Severino Francisco
Eu contei a uma colega de redação a epifania que tive com o ipê-amarelo de uns sete a oito metros no condomínio onde moro, que parecia soltar uma chuva surreal de pétalas, lentamente e suavemente. Mas claro que todo brasiliense tem a sua. Então, ela me mostrou fotos da copa amarela de uma árvore frondosa, vistas do apartamento no quinto andar, da 115 Norte, que proporcionava um êxtase diário. Bastava ir à janela ter um enlevo. Entre outras funcionalidades, Lucio Costa desenhou a cidade, premeditadamente, para a contemplação.
No entanto, ao chegar à redação, ontem, deparei-me com uma imagem chocante: a árvore foi, sumariamente, cortada por uma equipe de empresa terceirizada pela Novacap, que não conseguiu dar a menor justificava para a ação. Não havia um responsável técnico no local, tampouco ordem de serviço, laudo, nota técnica, relatório de vistoria ou qualquer outro documento que demonstrasse a necessidade da supressão da árvore.
Um morador fez uma representação dirigida à Promotoria de Justiça de Defesa do Meio Ambiente e do Patrimônio Cultural, solicitando apuração dos estranhos acontecimentos, apontando essas irregularidades. Além disso, ressaltou que os ipês integram as espécies tombadas como Patrimônio Ecológico-urbanístico do Distrito Federal. Não podem ser eliminadas sem obedecer aos procedimentos exigidos pela legislação distrital.
Todas as árvores da quadra têm placa de identificação e são monitoradas por um morador que é funcionário da Embrapa. É um detalhe revelador do cuidado e da relação afetiva da comunidade com as plantas. O técnico tirou fotos do tronco e elas mostram que não existiam quaisquer sinais externos de risco de queda, morte ou doença na árvore. Em uma rápida mirada, é possível perceber que ela estava completamente saudável.
Os moradores da 115 Norte aproveitam muito bem as qualidades do projeto urbanístico de Lucio Costa. Cultivam uma pequena horta comunitária e colhem verduras frescas embaixo. Todas as sextas-feiras, passa um food-truc, que atrai as famílias para baixo do bloco para saborear petiscos e para conversar. O conjunto denso de árvores atrai uma variedade de pássaros, inclusive araras azuis.

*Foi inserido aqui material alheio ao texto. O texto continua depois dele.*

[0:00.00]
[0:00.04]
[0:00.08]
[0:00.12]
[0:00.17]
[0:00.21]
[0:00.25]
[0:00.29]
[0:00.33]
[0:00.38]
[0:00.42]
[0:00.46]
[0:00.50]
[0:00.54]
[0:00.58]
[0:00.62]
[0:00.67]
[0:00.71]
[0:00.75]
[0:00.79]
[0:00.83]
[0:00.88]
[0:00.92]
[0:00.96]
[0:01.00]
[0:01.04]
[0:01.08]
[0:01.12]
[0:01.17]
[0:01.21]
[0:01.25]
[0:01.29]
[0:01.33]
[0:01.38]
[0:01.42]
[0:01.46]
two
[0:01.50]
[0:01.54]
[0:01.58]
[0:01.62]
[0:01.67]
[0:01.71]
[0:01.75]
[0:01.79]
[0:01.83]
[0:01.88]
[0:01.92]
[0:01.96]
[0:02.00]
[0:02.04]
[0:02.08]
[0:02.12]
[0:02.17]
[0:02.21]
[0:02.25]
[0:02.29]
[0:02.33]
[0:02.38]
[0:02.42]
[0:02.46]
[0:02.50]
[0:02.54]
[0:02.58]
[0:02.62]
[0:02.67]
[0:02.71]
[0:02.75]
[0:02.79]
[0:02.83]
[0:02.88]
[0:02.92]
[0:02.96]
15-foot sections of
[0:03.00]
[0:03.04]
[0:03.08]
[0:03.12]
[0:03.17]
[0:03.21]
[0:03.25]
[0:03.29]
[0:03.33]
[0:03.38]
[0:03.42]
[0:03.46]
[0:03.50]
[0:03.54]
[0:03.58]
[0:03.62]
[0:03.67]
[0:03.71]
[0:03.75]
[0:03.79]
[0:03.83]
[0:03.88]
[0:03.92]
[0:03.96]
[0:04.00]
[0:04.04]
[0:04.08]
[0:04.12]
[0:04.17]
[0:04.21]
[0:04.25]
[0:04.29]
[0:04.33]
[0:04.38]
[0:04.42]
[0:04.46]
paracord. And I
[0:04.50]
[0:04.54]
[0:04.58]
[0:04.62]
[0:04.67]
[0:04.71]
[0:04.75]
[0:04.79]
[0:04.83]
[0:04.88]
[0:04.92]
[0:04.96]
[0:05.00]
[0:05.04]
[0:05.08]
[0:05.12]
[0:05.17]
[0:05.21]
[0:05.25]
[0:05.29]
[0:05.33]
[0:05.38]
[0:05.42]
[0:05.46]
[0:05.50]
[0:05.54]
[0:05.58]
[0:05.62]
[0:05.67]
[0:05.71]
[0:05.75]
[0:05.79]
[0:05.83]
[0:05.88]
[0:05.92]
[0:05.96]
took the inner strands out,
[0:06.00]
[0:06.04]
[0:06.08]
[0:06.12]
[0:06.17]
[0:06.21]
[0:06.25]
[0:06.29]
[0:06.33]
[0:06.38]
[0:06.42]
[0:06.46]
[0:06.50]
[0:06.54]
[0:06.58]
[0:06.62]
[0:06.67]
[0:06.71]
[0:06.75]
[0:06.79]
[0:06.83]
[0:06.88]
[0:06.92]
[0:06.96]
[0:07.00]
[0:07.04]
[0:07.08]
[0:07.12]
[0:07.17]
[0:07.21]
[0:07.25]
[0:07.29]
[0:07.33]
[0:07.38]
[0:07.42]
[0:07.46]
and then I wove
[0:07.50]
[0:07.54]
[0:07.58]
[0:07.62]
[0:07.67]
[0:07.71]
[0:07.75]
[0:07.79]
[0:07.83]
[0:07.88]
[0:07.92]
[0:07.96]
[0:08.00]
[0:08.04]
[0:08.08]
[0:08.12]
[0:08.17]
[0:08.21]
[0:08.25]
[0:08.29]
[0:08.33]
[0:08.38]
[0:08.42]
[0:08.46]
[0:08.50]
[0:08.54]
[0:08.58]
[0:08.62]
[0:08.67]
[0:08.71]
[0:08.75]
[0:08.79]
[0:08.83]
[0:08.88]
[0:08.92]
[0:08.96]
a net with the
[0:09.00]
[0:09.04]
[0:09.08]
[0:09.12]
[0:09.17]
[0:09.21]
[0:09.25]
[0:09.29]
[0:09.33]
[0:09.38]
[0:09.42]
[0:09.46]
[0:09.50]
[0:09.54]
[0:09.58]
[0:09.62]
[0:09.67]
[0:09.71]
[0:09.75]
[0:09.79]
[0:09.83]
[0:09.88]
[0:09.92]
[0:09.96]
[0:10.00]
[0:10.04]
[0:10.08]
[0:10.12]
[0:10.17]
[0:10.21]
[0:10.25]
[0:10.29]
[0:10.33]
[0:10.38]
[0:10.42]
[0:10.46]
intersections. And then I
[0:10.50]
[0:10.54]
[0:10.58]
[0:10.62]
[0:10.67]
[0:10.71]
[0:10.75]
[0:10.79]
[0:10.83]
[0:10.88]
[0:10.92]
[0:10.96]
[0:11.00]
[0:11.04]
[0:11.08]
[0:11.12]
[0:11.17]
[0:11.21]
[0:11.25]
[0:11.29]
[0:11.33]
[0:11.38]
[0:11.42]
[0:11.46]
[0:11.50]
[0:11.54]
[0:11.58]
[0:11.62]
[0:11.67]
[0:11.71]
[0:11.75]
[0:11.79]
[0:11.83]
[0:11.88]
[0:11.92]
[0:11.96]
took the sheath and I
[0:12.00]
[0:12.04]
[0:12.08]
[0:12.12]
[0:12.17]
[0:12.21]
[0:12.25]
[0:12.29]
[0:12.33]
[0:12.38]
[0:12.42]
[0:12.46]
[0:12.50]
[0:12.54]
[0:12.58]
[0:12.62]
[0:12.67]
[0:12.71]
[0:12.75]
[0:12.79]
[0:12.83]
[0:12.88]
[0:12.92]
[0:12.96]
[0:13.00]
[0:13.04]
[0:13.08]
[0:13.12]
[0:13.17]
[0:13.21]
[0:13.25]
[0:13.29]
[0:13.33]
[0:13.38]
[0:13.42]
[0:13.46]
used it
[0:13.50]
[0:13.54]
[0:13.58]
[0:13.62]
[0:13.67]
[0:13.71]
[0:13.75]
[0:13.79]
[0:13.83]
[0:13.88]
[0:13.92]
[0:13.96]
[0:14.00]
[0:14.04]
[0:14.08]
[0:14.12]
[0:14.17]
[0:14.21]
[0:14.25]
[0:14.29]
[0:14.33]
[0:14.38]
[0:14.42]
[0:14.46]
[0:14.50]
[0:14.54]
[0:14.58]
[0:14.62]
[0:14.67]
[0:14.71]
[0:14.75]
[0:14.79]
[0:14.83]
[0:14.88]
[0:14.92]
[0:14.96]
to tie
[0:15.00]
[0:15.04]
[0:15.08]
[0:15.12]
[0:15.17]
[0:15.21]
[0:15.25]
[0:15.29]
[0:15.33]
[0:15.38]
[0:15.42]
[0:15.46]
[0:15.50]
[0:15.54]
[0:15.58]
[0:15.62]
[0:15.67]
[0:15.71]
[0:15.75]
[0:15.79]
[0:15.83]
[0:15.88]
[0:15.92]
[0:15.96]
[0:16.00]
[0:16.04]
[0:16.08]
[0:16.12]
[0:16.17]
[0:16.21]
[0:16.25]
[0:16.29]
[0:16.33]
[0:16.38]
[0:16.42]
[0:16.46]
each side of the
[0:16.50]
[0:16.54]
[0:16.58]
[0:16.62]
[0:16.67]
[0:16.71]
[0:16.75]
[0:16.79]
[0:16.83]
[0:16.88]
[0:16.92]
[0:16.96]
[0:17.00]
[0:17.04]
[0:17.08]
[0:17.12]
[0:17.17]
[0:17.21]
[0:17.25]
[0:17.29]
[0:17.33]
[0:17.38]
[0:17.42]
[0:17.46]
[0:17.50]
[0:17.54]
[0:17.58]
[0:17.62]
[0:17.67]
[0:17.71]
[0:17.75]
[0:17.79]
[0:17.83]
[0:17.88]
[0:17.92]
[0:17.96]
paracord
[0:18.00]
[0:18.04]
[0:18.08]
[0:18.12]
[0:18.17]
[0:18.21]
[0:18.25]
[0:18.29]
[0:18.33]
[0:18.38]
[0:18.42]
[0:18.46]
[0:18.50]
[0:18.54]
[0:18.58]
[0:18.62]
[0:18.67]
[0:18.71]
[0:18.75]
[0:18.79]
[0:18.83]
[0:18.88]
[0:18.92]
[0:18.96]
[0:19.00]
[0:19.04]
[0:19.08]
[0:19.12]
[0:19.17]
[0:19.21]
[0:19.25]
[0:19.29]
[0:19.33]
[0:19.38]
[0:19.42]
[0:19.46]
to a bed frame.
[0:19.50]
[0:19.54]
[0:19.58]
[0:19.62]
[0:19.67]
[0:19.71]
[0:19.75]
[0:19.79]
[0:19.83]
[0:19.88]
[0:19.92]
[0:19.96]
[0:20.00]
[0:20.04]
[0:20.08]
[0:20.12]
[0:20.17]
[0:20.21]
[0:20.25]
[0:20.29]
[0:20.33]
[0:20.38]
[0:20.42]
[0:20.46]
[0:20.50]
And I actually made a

Meu sogro, o doutor Guarany Cabral de Lavor, engenheiro agrônomo, sertanejo bravo de Itapipoca, no Ceará, exerceu, durante décadas, a função de Chefe do Departamento de Podas e erradicação de árvores da Novacap. Em razão do cuidado e desvelo com o meio ambiente, ele ganhou um apelido contraditório com a sua função: Pai das árvores.
Porém, com o realismo bruto de cearense, ele não titubeava em recomendar a derrubada de uma árvore quando ela representava perigo para a vida dos moradores. Mas ele só chegava a essa decisão drástica depois de uma análise criteriosa segundo rezava a lei. E convencia os moradores com argumentos técnicos. Derrubar árvores não pode ser uma expedição aleatória determinada pelo capricho de alguém ou sem a menor fundamentação.
Um ipê-amarelo demora de três a cinco anos para se desenvolver e para dar flores. O da 115 Norte tinha 15 anos e cerca de 9 metros de altura. Em poucos minutos, o trabalho paciente da natureza é destruído pela motosserrra. A árvore abatida foi recebida como uma violência inexplicável pelos moradores da 115 Norte. Essas imagens causam a indignação.
Em matéria do Correio, a Terracap afirma que havia risco iminente de queda da árvore, avaliação contestada pela prefeita da 115 Norte, Vera Coradin, que é botânica. Para ela, a árvore estava saudável. Se existe essa controvérsia seria necessária uma avaliação mais rigorosa com outros pesquisadores. Isso não pode se repetir. Espero que esse episódio sirva ao menos para educar os administradores sobre as árvores e sobre a relação dos moradores com elas. No mínimo, houve um problema de comunicação e de falta de respeito com os cidadãos. Os moradores da 115 Norte sentiram que a beleza lhes foi roubada.